Bathurst soon realises that the affair is more complicated than it seemed. The book ends with an exciting showdown between the sleuth and the culprit, whose identity is a little surprising. I am not sure that Flynn plays entirely fairly with his readers, but that does not mar what is an original and very entertaining story.

The Five Red Fingers

The Five Red Fingers – Brian Flynn

This is the fifth in Brian Flynn’s Anthony Bathurst series, originally published in 1929 and now reissued for a modern readership by Dean Street Press. I raced through it, which was appropriate as it has a horse racing theme. Julius Maitland, a South African millionaire now based in Blighty, has an overwhelming ambition to own a horse that wins the Epsom Derby and in Red Ringan he has a horse that will do it. The trouble is that his wife, Ida, also owns a horse, Princess Alicia, which also has an excellent chance, but he refuses to enter it.
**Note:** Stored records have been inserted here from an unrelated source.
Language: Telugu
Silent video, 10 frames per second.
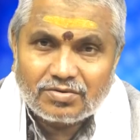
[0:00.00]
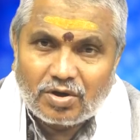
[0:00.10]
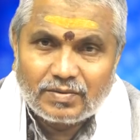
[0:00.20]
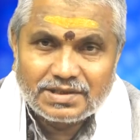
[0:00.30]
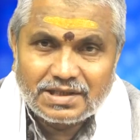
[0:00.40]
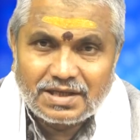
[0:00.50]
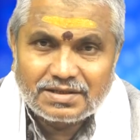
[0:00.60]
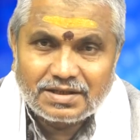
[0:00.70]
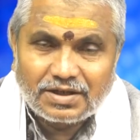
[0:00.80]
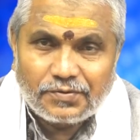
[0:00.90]
హోమం
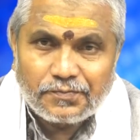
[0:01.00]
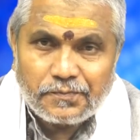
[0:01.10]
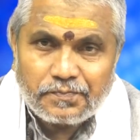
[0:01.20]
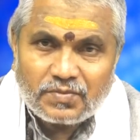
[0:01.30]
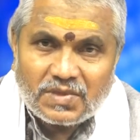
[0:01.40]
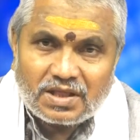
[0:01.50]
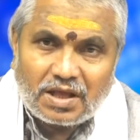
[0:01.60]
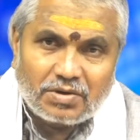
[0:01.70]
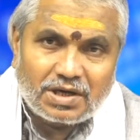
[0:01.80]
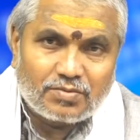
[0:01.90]
చేసేసి
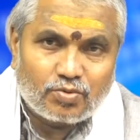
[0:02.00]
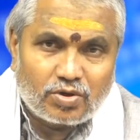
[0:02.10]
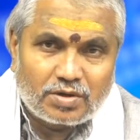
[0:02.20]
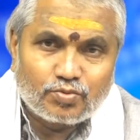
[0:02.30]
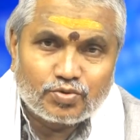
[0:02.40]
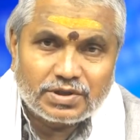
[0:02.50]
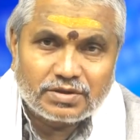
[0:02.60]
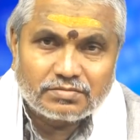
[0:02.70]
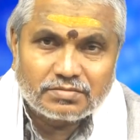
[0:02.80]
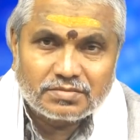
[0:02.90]
నామకరణ ప్రోగ్రాం పూర్తి
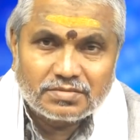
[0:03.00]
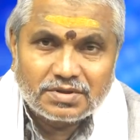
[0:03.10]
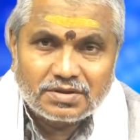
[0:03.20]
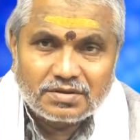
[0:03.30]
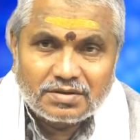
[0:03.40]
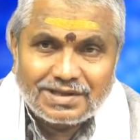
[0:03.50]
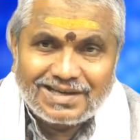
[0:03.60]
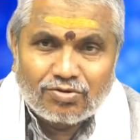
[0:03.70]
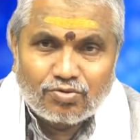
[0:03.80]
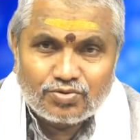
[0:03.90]
చేయడం
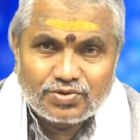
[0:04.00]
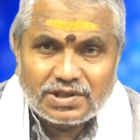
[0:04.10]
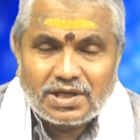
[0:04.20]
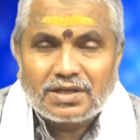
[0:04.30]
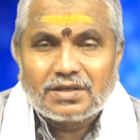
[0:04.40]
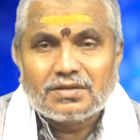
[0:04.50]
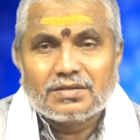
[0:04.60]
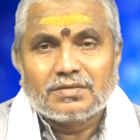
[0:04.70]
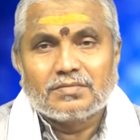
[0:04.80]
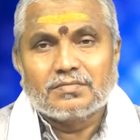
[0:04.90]
ఎవరు కూర్చొని చేయాలి
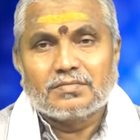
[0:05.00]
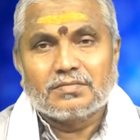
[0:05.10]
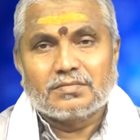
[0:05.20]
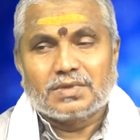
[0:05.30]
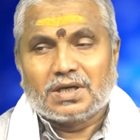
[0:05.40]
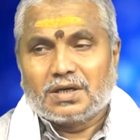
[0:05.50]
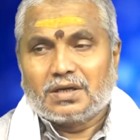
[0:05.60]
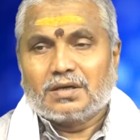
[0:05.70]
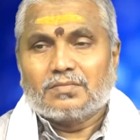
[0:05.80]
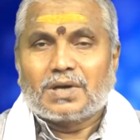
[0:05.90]

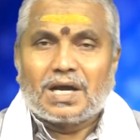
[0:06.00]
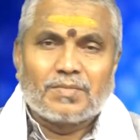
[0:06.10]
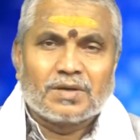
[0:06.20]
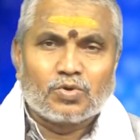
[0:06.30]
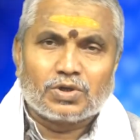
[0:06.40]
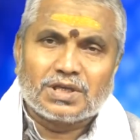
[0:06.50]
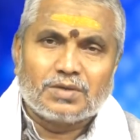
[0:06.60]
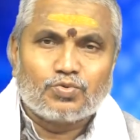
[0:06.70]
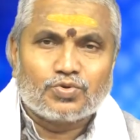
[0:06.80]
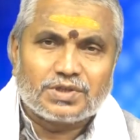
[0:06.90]
బ్రాహ్మణ ముఖత
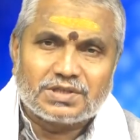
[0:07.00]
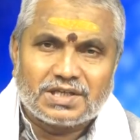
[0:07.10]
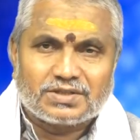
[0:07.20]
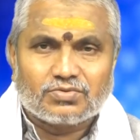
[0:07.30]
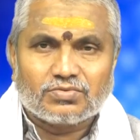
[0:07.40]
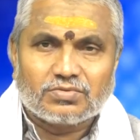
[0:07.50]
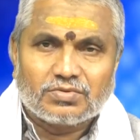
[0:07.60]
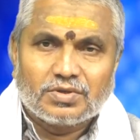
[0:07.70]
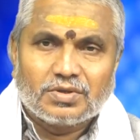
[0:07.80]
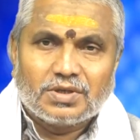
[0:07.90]
పూర్తి చేసేయచ్చు
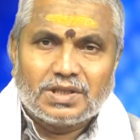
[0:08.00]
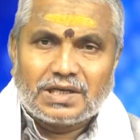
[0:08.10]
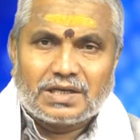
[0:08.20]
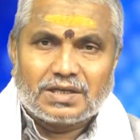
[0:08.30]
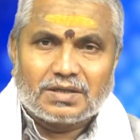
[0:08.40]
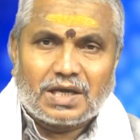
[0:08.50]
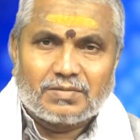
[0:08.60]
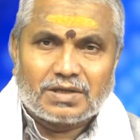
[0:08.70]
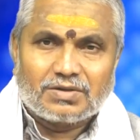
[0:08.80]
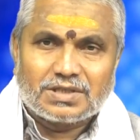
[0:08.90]
ఎందుకంటే
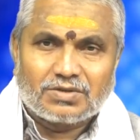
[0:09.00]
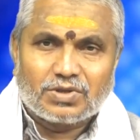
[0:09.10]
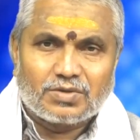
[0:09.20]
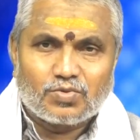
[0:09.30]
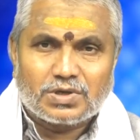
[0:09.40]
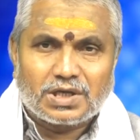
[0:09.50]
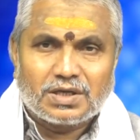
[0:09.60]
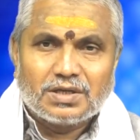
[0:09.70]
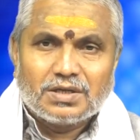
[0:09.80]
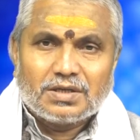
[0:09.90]
నామకరణం సరి ఉదయం పూట
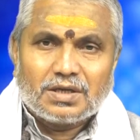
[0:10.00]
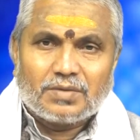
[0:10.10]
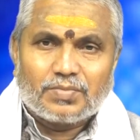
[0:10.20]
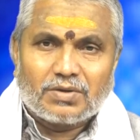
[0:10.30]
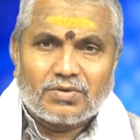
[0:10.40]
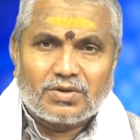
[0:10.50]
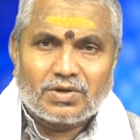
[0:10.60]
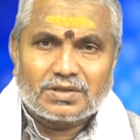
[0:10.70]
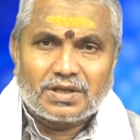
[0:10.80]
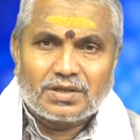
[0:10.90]
ఆ పిల్లవాడి
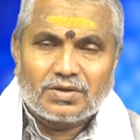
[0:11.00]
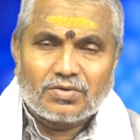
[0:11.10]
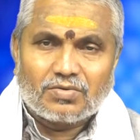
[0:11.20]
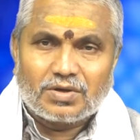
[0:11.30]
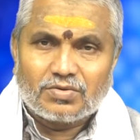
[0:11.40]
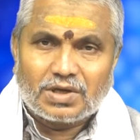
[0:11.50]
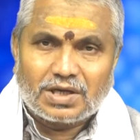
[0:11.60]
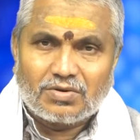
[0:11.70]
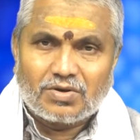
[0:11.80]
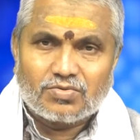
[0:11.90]
యొక్క తల్లిదండ్రులు వాళ్ళు
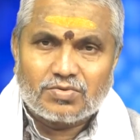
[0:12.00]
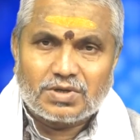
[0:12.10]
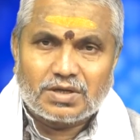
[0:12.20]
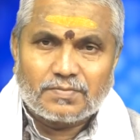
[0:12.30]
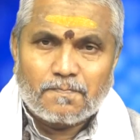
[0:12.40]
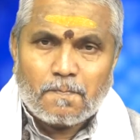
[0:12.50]
హడావిడిలో ఉంటుంటారు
Just before the race Maitland is allegedly summoned back to South Africa on business and in his absence, Ida enters her horse in the race and in a close finish is just pipped at the post by Red Ringan. Matters are complicated when a telephone call on the day of the race summons police to a house in Friningham where Sir Julius’ body is found. More importantly, he had been dead for a couple of days.

Some of the plotting revolves around the esoterica of horse racing. Under the rules of the Derby the owner of a horse has to be alive when the race is run. Maitland’s death means that Red Ringan is disqualified and the race is awarded to Princess Alicia. Then there is the Calcutta Auction where contestants bid amongst themselves to “buy” each of the runners of the race, the holder of the winning horse scooping the pot created by the auction. The disqualification of Red Ringan and the award of the race to Princess Alicia has a big financial implication to the holders of the tickets in the Calcutta Auction, surely motive enough to do in Maitland.

Astonishingly, although the police are involved from the start, the Commissioner of the Metropolitan Police, Sir Austin Kemble does not reckon them up to the job and calls in Bathurst and the pair set out to find out what Maitland was doing in Friningham, what has happened to a missing bullet, why was he killed and who did it. The case turns, in part, on an extraordinary coincidence, Bathurst finding a young girl on the same spot where she witnessed something which helped the amateur sleuth piece things together. He gets the information in exchange for some money which the girl will use to complete her collection of cigarette cards. We learn later on that she did complete the collection but not whether she smoked all the fags.

In truth, the plot has a number of holes in it and the unmasking of the culprit requires the to make a confession, Bathurst not being exactly sure until that point the identity of the culprit. Inevitably, too, Maitland is not who he seems and carries dark secrets from his former life in South Africa which come back to bite him. But this reader was prepared to suspend his critical faculties as it was an entertaining read with enough red herrings to keep you on your toes. Like Bathurst I had a vague sense of how it all hung together but the denouement was still a bit of a shock.

As to the book’s title, it is a reference to a handprint that Bathurst found in a shed which convinced him that Maitland had come to a sticky end there and not in Friningham where his body was dumped. If you enjoy light detective fiction, it is an odds-on certainty that you will enjoy this.